The ProMaster is a variation on the Fiat Ducato, which was introduced in its current form in 2006; it is also sold by Peugeot and Citroën. The significant differences between the ProMaster and its Euro-market clones is that it’s assembled in Saltillo, Mexico, and is available with Chrysler’s gasoline-burning Pentastar V6. This is the same power plant found in Dodge and Chrysler minivans, and it’s mated to the same 6-speed automatic transmission.

Ram also offers the Fiat-made turbo-diesel 4 that’s used in the European versions as $4,000 option on the ProMaster. Rated at 174 horsepower, but making excellent low-end torque, it comes hooked to a 6-speed manual transmission. In the United States, most Promasters, like the one I tested, will be powered by the V6.

Everything about how the Promaster looks and drives is at least slightly awkward. Getting in means hauling one’s self around and over the front wheel well, and once inside the driver sits bolt upright, facing an equally upright steering wheel and a giant black plastic dashboard. The instrumentation is simple, the shifter pokes out of the dash and the ventilation controls are the ideal three-knob system: one dial to control fan speed, one to set the air temperature and the third to select where the air should be directed.

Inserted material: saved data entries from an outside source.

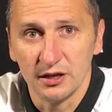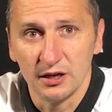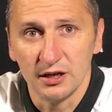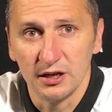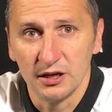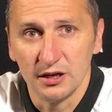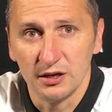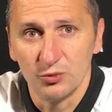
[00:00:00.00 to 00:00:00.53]

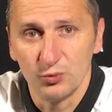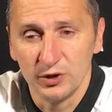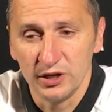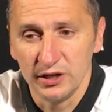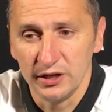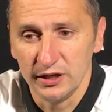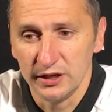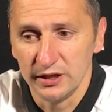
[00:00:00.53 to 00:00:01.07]
Uh,
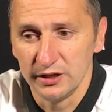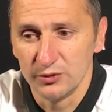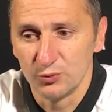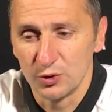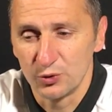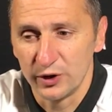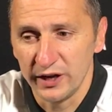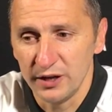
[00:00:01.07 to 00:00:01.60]
we
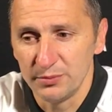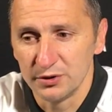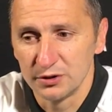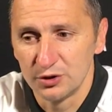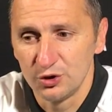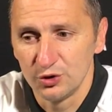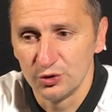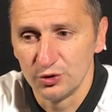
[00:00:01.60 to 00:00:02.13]
we were able
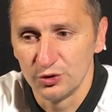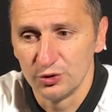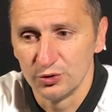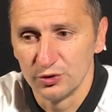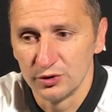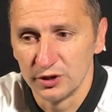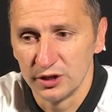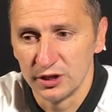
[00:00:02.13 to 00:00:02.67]

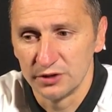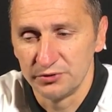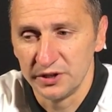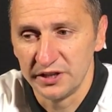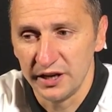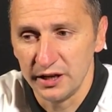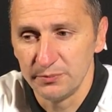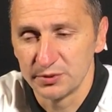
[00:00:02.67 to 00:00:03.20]
to uh,
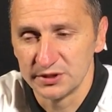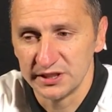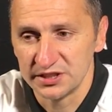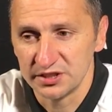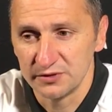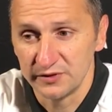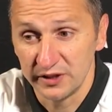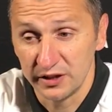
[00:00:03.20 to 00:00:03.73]
regain
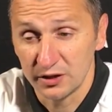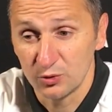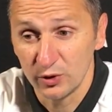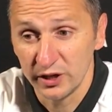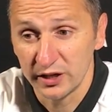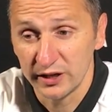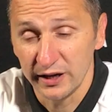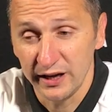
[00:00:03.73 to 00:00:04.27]
possession very
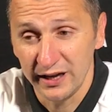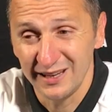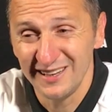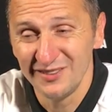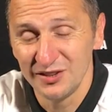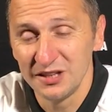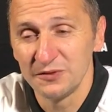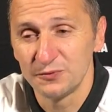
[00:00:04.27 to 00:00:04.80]
quick, and
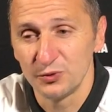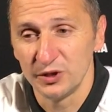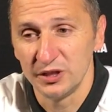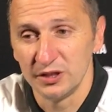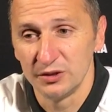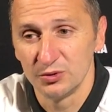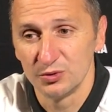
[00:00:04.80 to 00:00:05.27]
even if we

Whatever distractions occur come from the echoes bouncing through the huge unfinished metal box behind the driver. According to Ram, there’s 530 cubic feet of space in the one-ton long-wheelbase high-roof version that I tested. That’s more than 40 times the capacity of a Dodge Dart’s trunk, and you can’t stand up in the Dart. It’s also more than three times the capacity of the Ram Cargo Van, the commercial version of the Grand Caravan minivan.

Given that you sit almost atop the left front tire, the nose of the ProMaster seems to rotate around your tailbone. The steering is well weighted, but uncommunicative. The brakes have a nice progressive feel even when the van is empty. Sitting so high, there’s some sensation of tiptoe cornering, but it’s not terrifying. The V6 never felt strained, even though the ProMaster I drove weighed in at 5,070 pounds. It drives like an overinflated minivan.

For some van buyers, the low load floor and foul-weather-capable front drive will be ideal. For others, the height of the load floor won’t matter, and the ruggedness of a front-drive transaxle is suspect.

Of course it’s loud, but that’s because an empty ProMaster is a giant steel drum of unrealized potential. What matters is the bottom line. And any van that isn’t hauling enough meat or ladies’ wear or whatever to pay for itself isn’t worth buying.